(Stored items)
****************************************
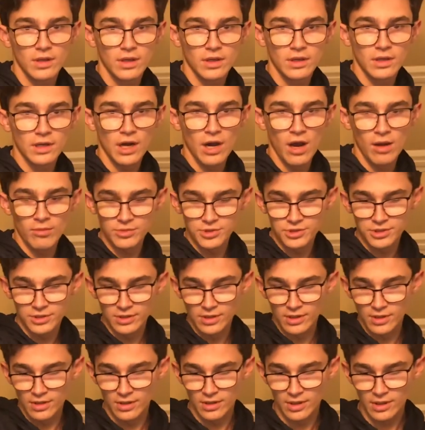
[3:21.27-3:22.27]
Now I'm just
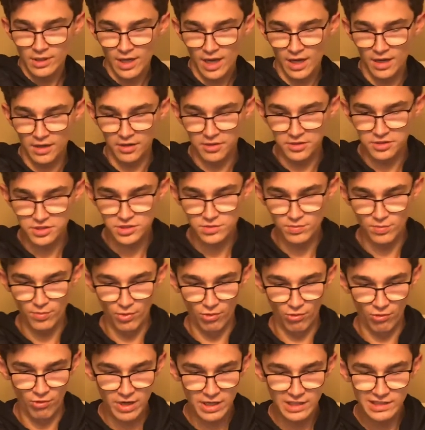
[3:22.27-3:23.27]
gonna kind of
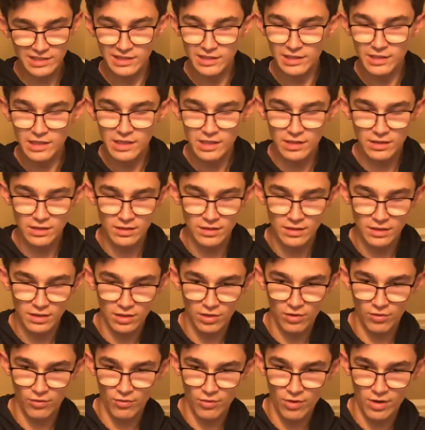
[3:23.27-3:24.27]
sprinkle it
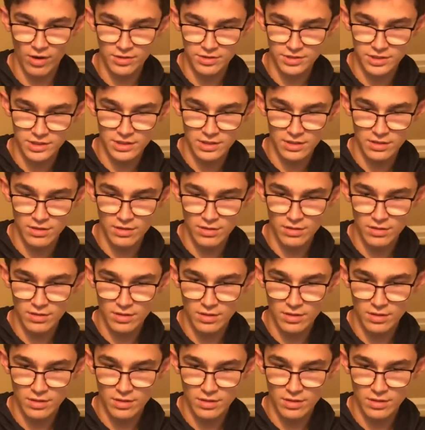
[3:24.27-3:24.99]
across here.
****************************************
§ Brief: Output the lines above in full and exactly. Leave out every picture.

§ Your response:
[3:21.27-3:22.27]
Now I'm just
[3:22.27-3:23.27]
gonna kind of
[3:23.27-3:24.27]
sprinkle it
[3:24.27-3:24.99]
across here.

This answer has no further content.